Records excerpted from a collection
=== Section Start ===
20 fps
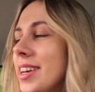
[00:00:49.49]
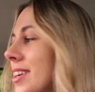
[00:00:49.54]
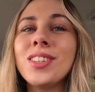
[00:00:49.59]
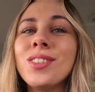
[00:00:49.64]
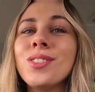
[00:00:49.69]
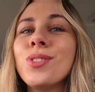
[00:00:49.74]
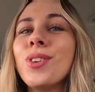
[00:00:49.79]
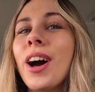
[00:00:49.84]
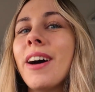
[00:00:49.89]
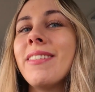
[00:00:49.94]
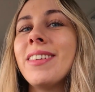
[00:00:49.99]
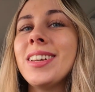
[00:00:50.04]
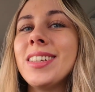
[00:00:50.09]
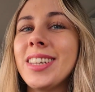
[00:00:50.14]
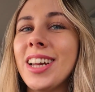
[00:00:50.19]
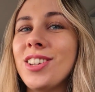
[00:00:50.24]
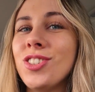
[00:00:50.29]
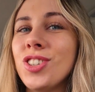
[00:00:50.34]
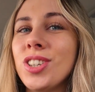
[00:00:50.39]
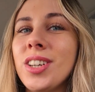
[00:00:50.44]
Still do have the
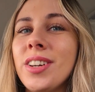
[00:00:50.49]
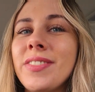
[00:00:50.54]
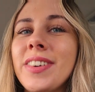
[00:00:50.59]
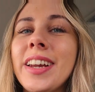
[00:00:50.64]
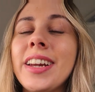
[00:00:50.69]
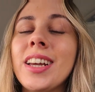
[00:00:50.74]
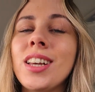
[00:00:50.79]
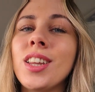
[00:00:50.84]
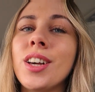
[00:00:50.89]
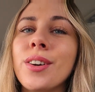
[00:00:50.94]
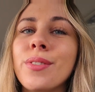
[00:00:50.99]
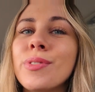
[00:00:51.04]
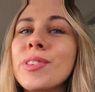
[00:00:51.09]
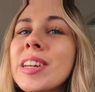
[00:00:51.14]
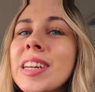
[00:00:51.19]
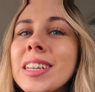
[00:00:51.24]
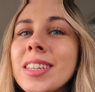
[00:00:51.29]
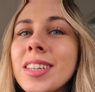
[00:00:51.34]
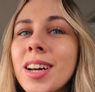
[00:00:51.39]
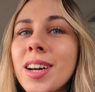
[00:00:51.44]
intention of getting a lot of
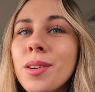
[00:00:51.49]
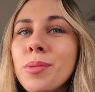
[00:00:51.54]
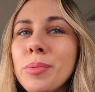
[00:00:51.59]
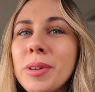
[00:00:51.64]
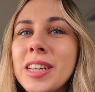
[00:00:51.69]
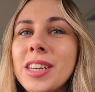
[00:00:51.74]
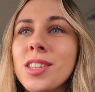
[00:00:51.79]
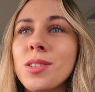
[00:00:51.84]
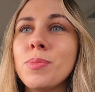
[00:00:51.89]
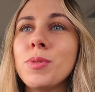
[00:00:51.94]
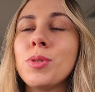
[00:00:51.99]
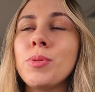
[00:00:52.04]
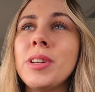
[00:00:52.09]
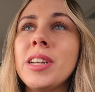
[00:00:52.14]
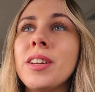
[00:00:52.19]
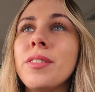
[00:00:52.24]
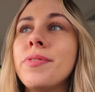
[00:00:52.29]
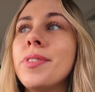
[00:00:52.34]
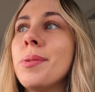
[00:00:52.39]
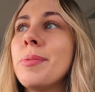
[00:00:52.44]
reading done, because
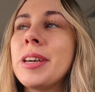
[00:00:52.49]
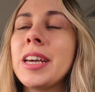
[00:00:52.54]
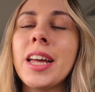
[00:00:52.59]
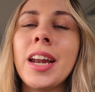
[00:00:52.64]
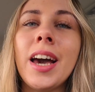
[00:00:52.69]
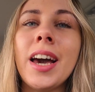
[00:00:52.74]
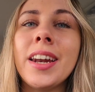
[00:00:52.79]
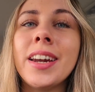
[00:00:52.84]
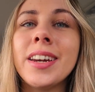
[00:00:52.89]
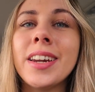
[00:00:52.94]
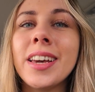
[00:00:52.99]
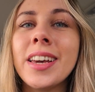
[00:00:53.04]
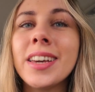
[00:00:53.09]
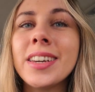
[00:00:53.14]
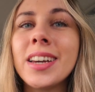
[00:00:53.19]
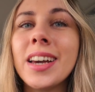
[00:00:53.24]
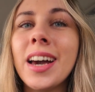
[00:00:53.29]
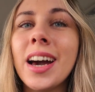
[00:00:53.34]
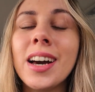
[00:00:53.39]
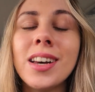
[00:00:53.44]
between filming and editing,
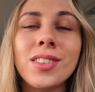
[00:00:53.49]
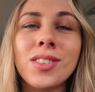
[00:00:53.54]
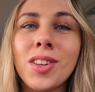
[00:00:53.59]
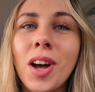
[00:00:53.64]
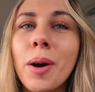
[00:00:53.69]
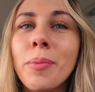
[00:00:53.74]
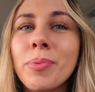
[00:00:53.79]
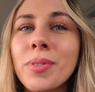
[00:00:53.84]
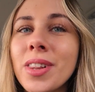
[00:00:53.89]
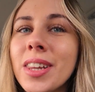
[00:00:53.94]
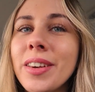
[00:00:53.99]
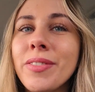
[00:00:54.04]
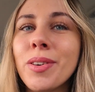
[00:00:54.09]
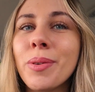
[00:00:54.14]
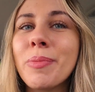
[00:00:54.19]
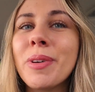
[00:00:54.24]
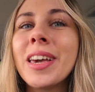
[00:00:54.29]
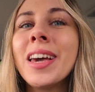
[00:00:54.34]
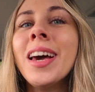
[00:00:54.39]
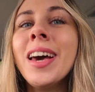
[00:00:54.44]
it has not been leaving
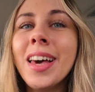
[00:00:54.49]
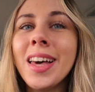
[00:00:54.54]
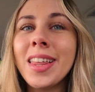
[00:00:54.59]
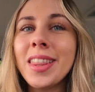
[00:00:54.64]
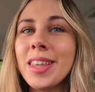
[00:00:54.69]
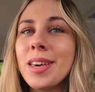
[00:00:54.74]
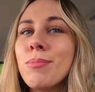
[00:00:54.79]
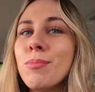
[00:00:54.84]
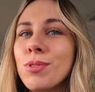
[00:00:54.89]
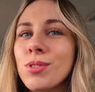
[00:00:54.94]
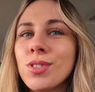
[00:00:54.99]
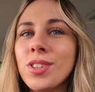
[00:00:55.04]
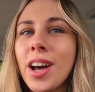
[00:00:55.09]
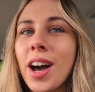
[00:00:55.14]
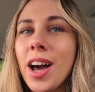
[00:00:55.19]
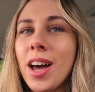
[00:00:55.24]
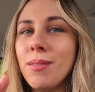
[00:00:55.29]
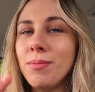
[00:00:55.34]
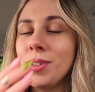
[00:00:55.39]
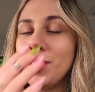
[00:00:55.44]
me the most
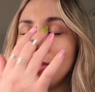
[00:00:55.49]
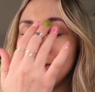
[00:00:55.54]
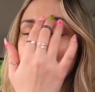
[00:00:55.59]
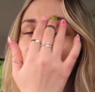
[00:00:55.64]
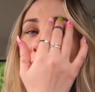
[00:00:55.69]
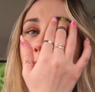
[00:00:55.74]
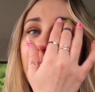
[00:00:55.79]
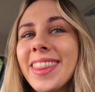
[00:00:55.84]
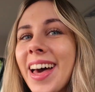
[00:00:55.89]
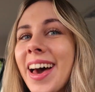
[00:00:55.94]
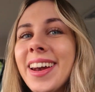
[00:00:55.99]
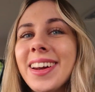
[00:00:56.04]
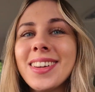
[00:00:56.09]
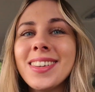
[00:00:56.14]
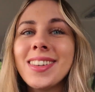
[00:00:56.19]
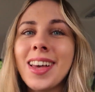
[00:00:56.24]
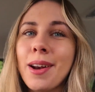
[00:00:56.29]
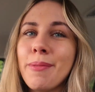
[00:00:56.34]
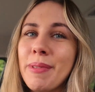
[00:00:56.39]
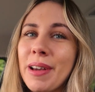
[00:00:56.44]
time to do that. And that
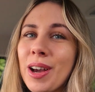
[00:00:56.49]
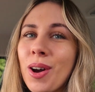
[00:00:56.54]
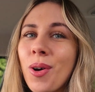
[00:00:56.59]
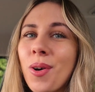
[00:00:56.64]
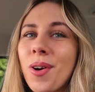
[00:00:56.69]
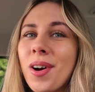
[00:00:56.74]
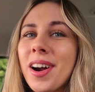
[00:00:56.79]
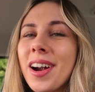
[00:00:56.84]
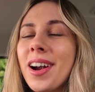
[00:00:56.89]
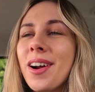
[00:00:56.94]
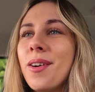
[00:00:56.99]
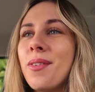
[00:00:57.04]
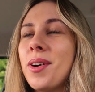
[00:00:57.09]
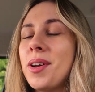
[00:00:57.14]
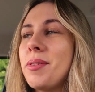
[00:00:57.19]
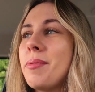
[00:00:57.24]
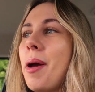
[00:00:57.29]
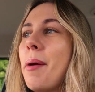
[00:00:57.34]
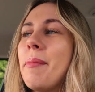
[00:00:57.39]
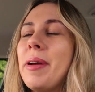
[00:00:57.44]
is at my core one
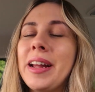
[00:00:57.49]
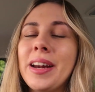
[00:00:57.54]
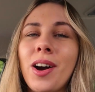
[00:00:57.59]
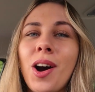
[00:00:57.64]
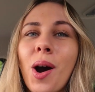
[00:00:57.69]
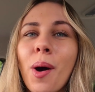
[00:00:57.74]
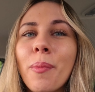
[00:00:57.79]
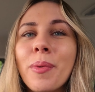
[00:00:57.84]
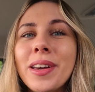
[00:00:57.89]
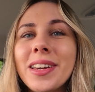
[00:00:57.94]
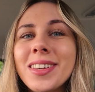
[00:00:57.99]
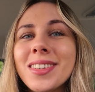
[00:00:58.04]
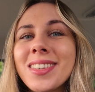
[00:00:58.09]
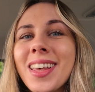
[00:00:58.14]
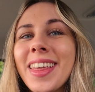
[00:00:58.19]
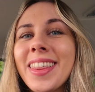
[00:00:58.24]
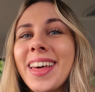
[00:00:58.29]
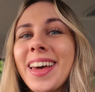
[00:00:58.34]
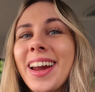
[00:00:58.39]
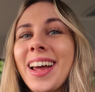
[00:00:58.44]
of my main hobbies
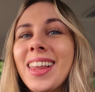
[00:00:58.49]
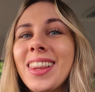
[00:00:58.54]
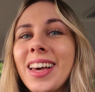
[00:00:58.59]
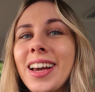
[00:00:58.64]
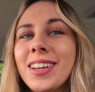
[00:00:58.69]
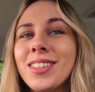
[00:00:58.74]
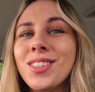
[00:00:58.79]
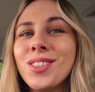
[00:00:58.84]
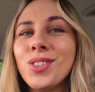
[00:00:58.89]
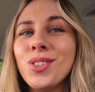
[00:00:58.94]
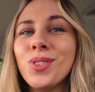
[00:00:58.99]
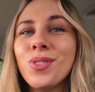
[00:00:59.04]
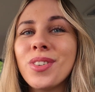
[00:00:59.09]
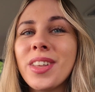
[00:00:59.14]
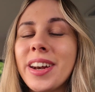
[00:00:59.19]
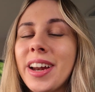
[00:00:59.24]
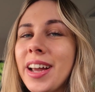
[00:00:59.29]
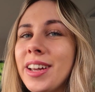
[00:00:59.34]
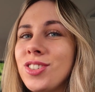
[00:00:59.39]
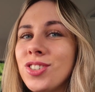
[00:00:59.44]
that I like to do,
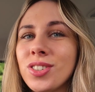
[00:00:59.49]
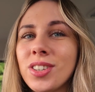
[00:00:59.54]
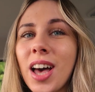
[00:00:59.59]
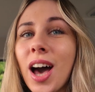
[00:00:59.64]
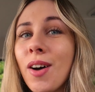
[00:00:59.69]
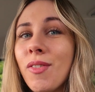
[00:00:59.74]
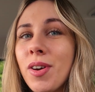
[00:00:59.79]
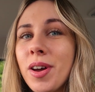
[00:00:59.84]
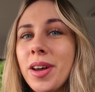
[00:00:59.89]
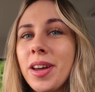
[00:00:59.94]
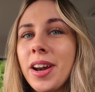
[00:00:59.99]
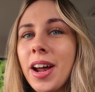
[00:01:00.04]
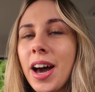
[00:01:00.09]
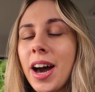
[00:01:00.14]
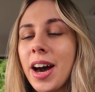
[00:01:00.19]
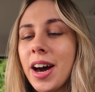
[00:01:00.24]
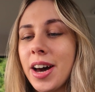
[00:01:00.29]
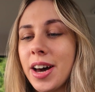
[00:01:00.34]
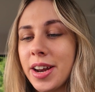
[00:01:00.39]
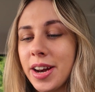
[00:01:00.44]
that I just haven't
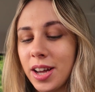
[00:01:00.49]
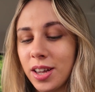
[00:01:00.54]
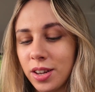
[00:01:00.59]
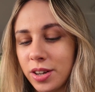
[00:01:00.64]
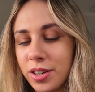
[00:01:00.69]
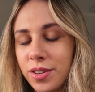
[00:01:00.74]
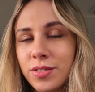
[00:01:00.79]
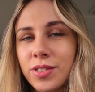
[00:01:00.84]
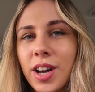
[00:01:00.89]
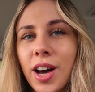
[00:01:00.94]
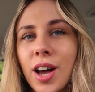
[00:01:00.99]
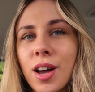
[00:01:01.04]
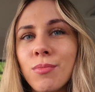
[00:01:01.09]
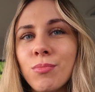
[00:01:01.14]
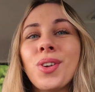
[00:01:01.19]
had a lot of time.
=== Section End ===
Exercise description: Whatever pictures the records hold, omit them; give again exactly the lines from the one containing "[00:00:53.64]" through the one containing "[00:00:59.84]".

Answer to this task:
[00:00:53.64]
[00:00:53.69]
[00:00:53.74]
[00:00:53.79]
[00:00:53.84]
[00:00:53.89]
[00:00:53.94]
[00:00:53.99]
[00:00:54.04]
[00:00:54.09]
[00:00:54.14]
[00:00:54.19]
[00:00:54.24]
[00:00:54.29]
[00:00:54.34]
[00:00:54.39]
[00:00:54.44]
it has not been leaving
[00:00:54.49]
[00:00:54.54]
[00:00:54.59]
[00:00:54.64]
[00:00:54.69]
[00:00:54.74]
[00:00:54.79]
[00:00:54.84]
[00:00:54.89]
[00:00:54.94]
[00:00:54.99]
[00:00:55.04]
[00:00:55.09]
[00:00:55.14]
[00:00:55.19]
[00:00:55.24]
[00:00:55.29]
[00:00:55.34]
[00:00:55.39]
[00:00:55.44]
me the most
[00:00:55.49]
[00:00:55.54]
[00:00:55.59]
[00:00:55.64]
[00:00:55.69]
[00:00:55.74]
[00:00:55.79]
[00:00:55.84]
[00:00:55.89]
[00:00:55.94]
[00:00:55.99]
[00:00:56.04]
[00:00:56.09]
[00:00:56.14]
[00:00:56.19]
[00:00:56.24]
[00:00:56.29]
[00:00:56.34]
[00:00:56.39]
[00:00:56.44]
time to do that. And that
[00:00:56.49]
[00:00:56.54]
[00:00:56.59]
[00:00:56.64]
[00:00:56.69]
[00:00:56.74]
[00:00:56.79]
[00:00:56.84]
[00:00:56.89]
[00:00:56.94]
[00:00:56.99]
[00:00:57.04]
[00:00:57.09]
[00:00:57.14]
[00:00:57.19]
[00:00:57.24]
[00:00:57.29]
[00:00:57.34]
[00:00:57.39]
[00:00:57.44]
is at my core one
[00:00:57.49]
[00:00:57.54]
[00:00:57.59]
[00:00:57.64]
[00:00:57.69]
[00:00:57.74]
[00:00:57.79]
[00:00:57.84]
[00:00:57.89]
[00:00:57.94]
[00:00:57.99]
[00:00:58.04]
[00:00:58.09]
[00:00:58.14]
[00:00:58.19]
[00:00:58.24]
[00:00:58.29]
[00:00:58.34]
[00:00:58.39]
[00:00:58.44]
of my main hobbies
[00:00:58.49]
[00:00:58.54]
[00:00:58.59]
[00:00:58.64]
[00:00:58.69]
[00:00:58.74]
[00:00:58.79]
[00:00:58.84]
[00:00:58.89]
[00:00:58.94]
[00:00:58.99]
[00:00:59.04]
[00:00:59.09]
[00:00:59.14]
[00:00:59.19]
[00:00:59.24]
[00:00:59.29]
[00:00:59.34]
[00:00:59.39]
[00:00:59.44]
that I like to do,
[00:00:59.49]
[00:00:59.54]
[00:00:59.59]
[00:00:59.64]
[00:00:59.69]
[00:00:59.74]
[00:00:59.79]
[00:00:59.84]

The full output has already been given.